The BioIndustry Association calls for a new rare disease treatment pathway

The BioIndustry Association (BIA) has released its new report, From innovation to impact: unlocking patient access to innovative rare disease medicines, that calls for a new pathway giving UK patients access to innovative rare disease medicines.

The report, developed by the BIA’s Rare Disease Industry Group (RDIG), found that more work is needed in the UK to build a connected access pathway that turns drug discovery into delivery in areas of high unmet need. Following the recent landmark UK-US pharmaceuticals deal, the UK is considering how innovative medicines should be valued, making the report’s findings especially timely.

The National Institute for Health and Care Excellence (NICE) is currently reviewing its methodology for assessing health benefits, while the Medicines and Healthcare products Regulatory Agency (MHRA) is developing a new regulatory pathway for rare disease treatments. In light of these developments, the report believes that the UK could build on its global position in rare disease treatment and enable NHS patients to benefit from innovations in this area.

One finding from the report is that the current pathway between regulatory approval and patient access for rare disease medicines is often unpredictable and slow. The UK’s international position regarding access to these medicines is declining. In 2018, the European Federation of Pharmaceutical Industries and Associations (EFPIA)’s Waiting to Access Innovative Therapies (WAIT) Indicator Survey found that the UK ranked second in Europe for availability of non-oncology orphan drugs, but, according to the 2025 data set, England now ranks tenth.

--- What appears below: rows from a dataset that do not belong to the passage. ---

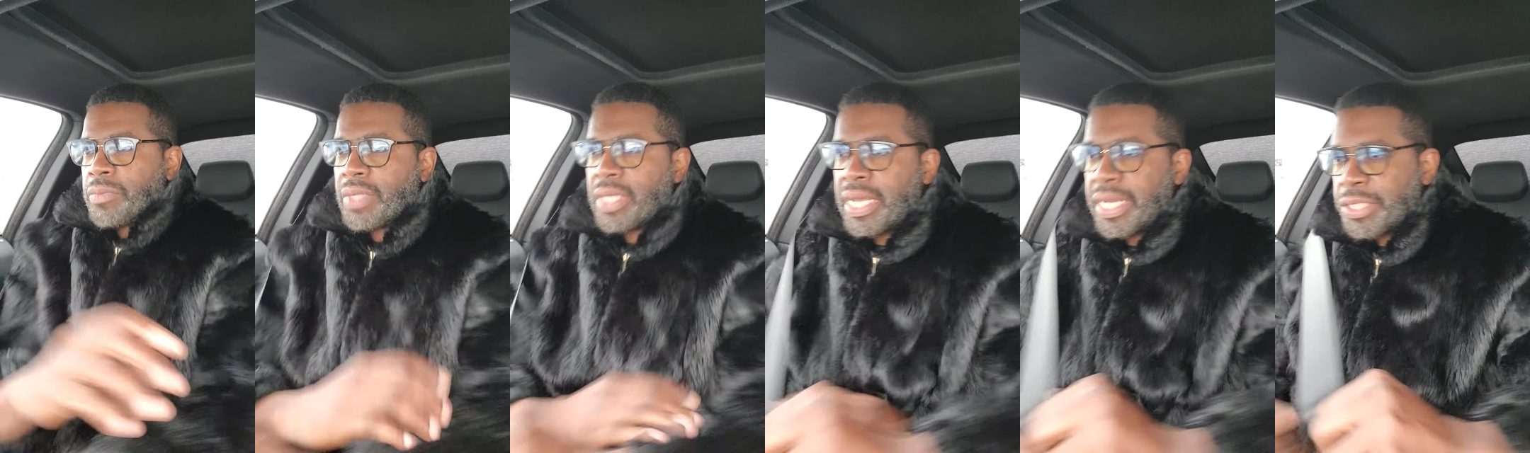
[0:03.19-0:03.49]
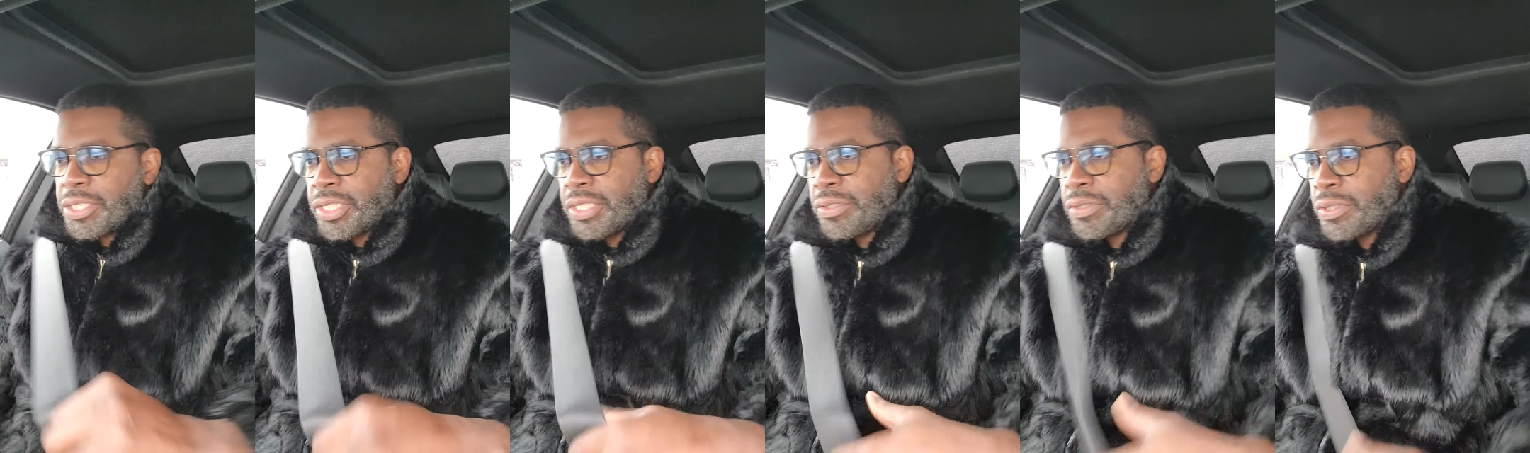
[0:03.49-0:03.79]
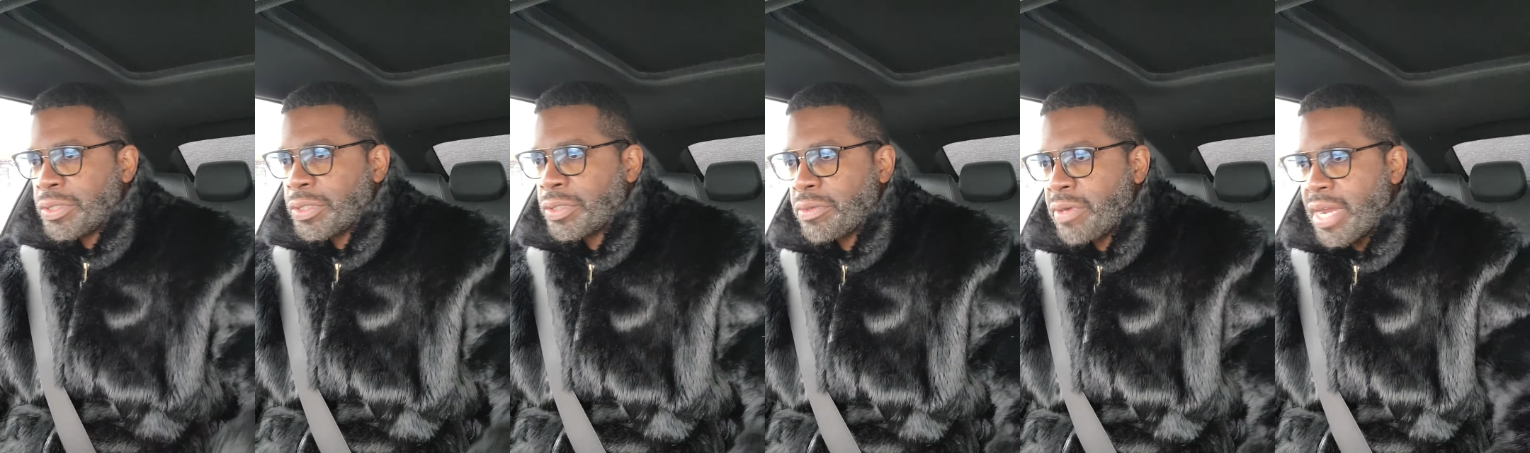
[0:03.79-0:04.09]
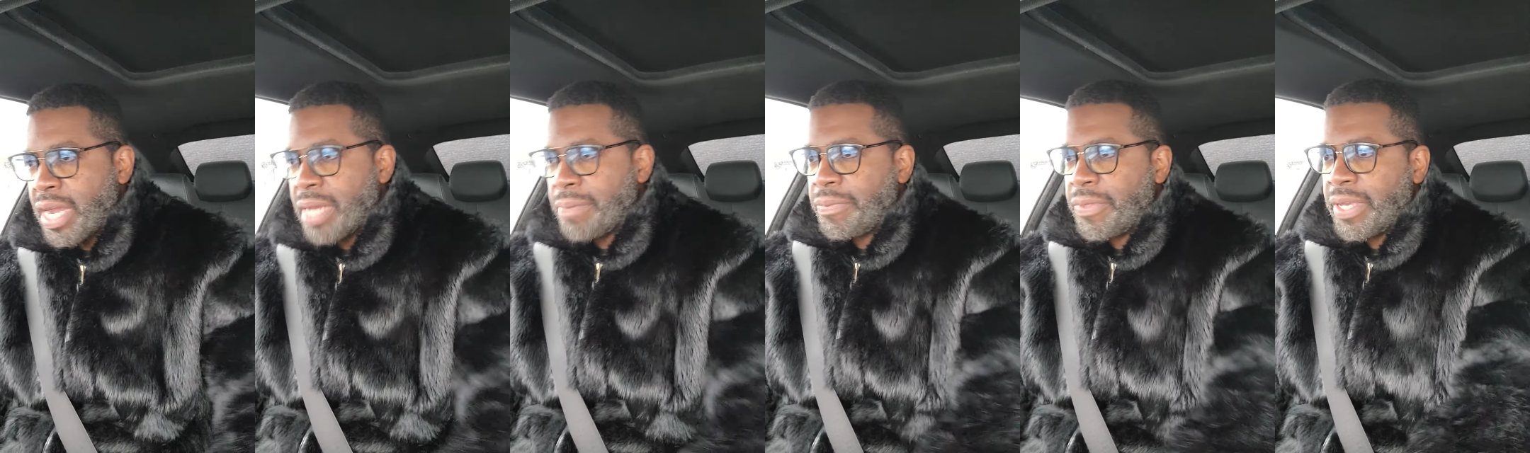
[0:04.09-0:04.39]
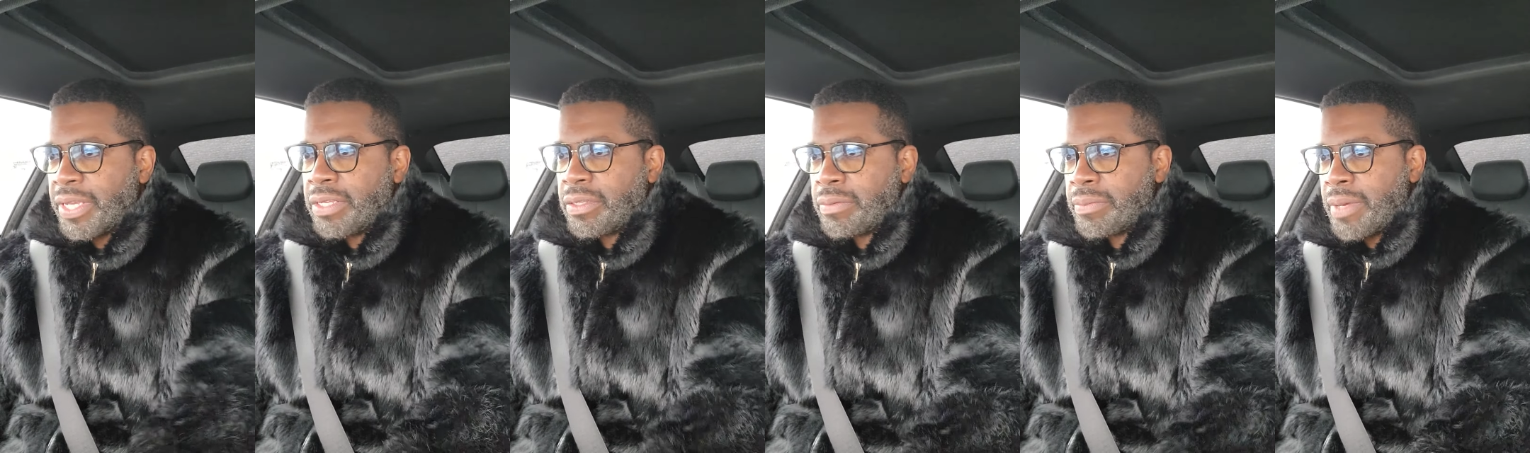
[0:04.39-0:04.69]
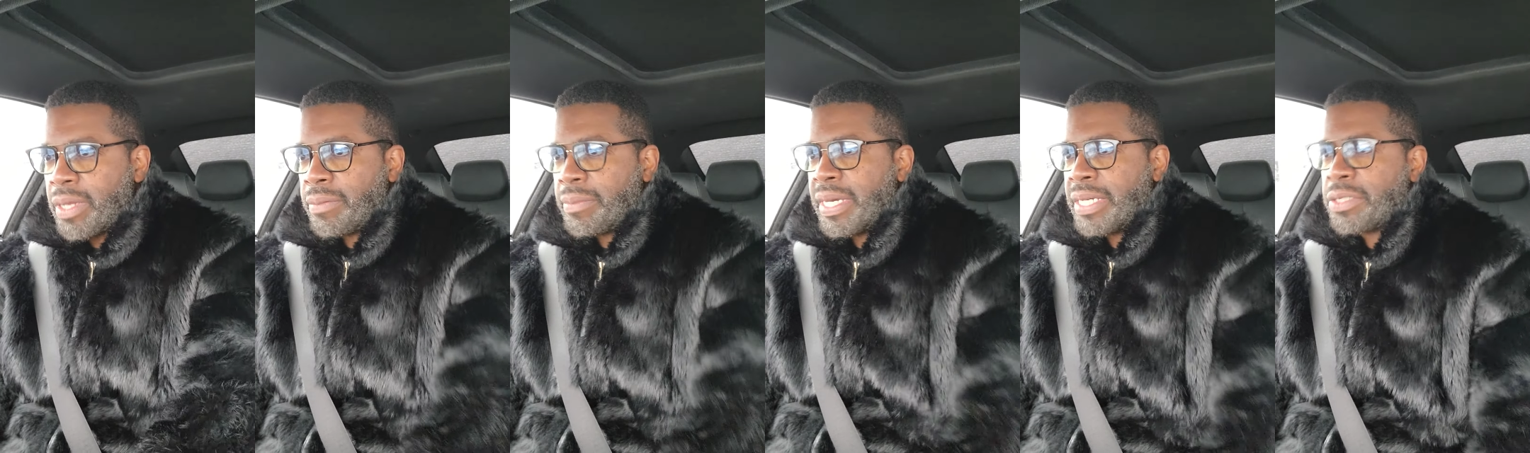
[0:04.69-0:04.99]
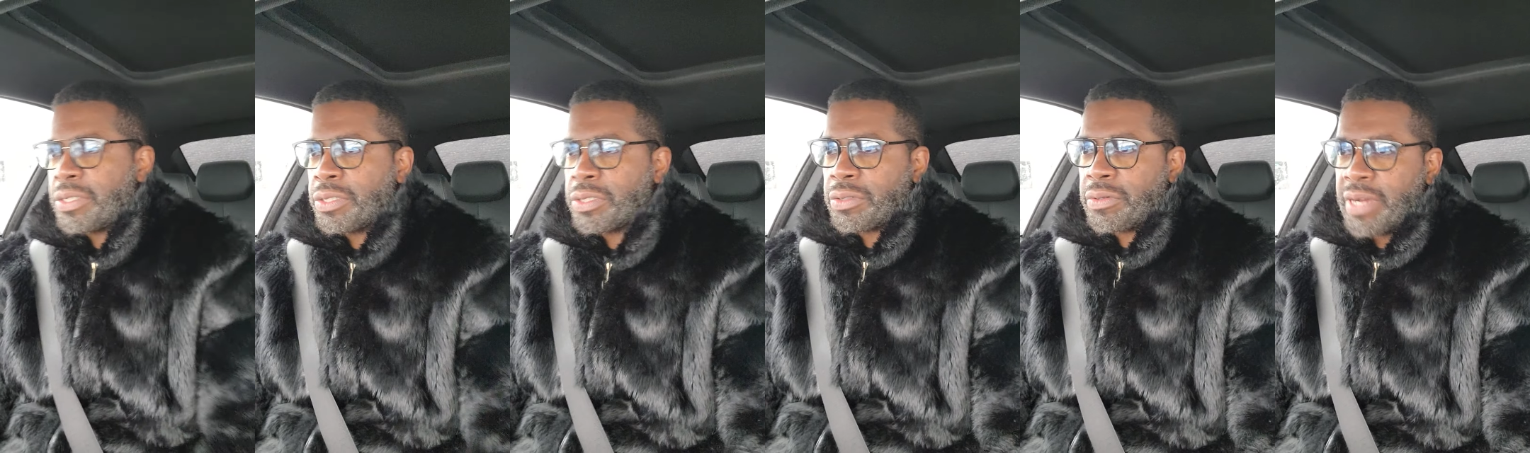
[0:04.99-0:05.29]
Like, share, and subscribe. Thank you to all my
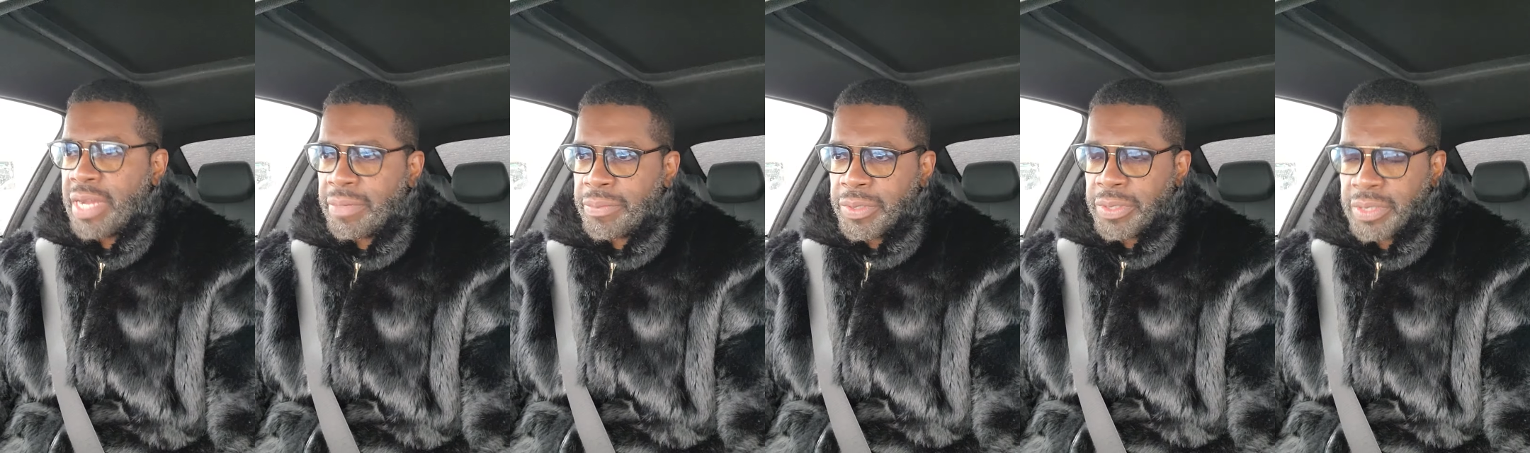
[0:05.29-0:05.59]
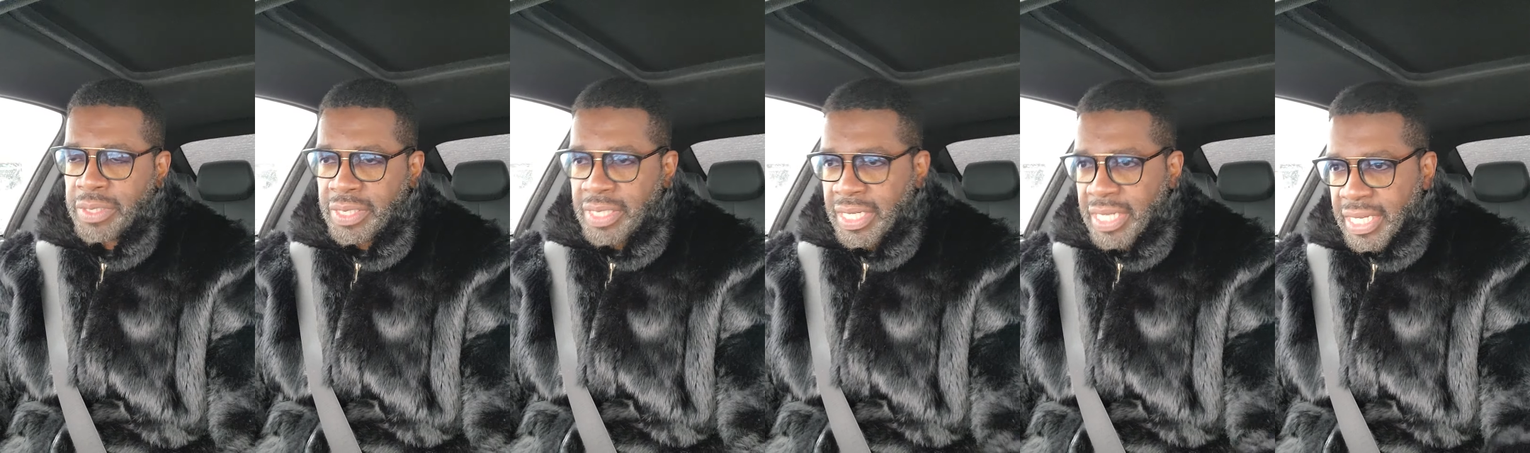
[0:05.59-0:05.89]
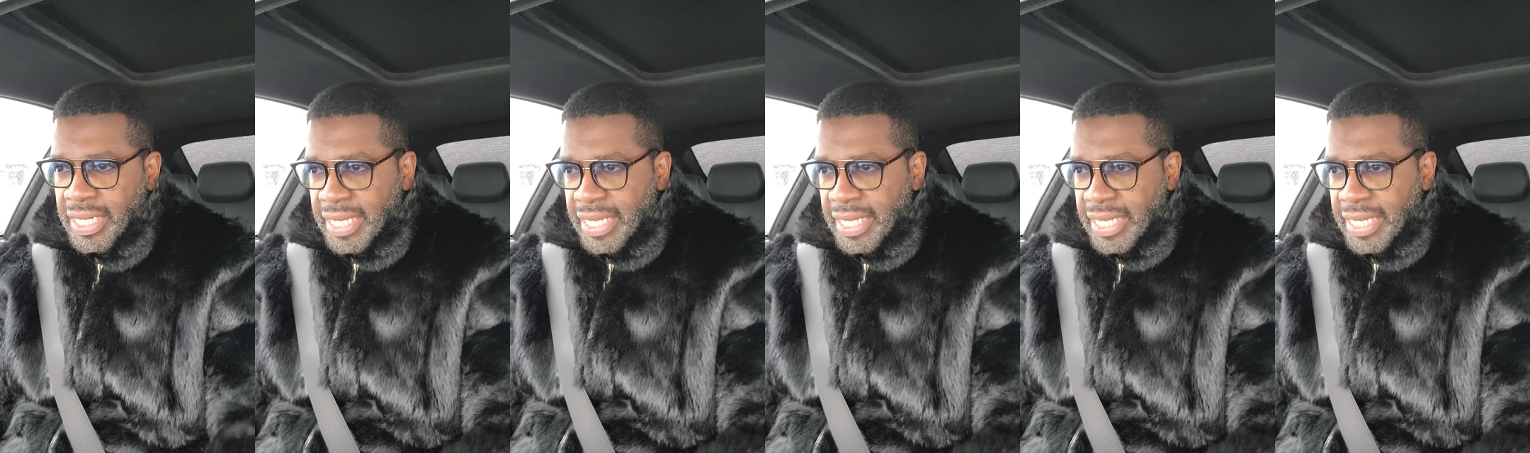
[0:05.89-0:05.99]
subscribers.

Jane Wall, managing director of the BIA, said: “Navigating life with a rare disease can be incredibly challenging. For the 3.5 million people living with a rare disease in the UK, the journey from symptoms, to diagnosis, to treatment involves long periods of uncertainty, with only 5% of rare diseases having a licensed treatment. And even when an effective therapy is available to help treat their condition, patients in the UK still face further delays, complexity and uncertainty – with some ultimately missing out on treatment altogether.”
Reduced access to treatment impacts not only patients and families, but also the healthcare system itself: the report found that delayed diagnosis costs the NHS £340m annually, with an estimated £14.9bn loss in tax revenue caused by reduced workforce participation.

In addition, 64% of rare disease stakeholders rated patient access to rare disease medicines as poor or very poor, compared to 12% of stakeholders in non-rare diseases.

The report also made suggestions for four priority areas that could help tackle the issue of access. The first is to create stronger links between regulators and the pharmaceutical industry, integrating early engagement between companies and MHRA/NICE as standard. This would be supported by a reformed Early Access to Medicines Scheme (EAMS) to create a reimbursed early-access pathway.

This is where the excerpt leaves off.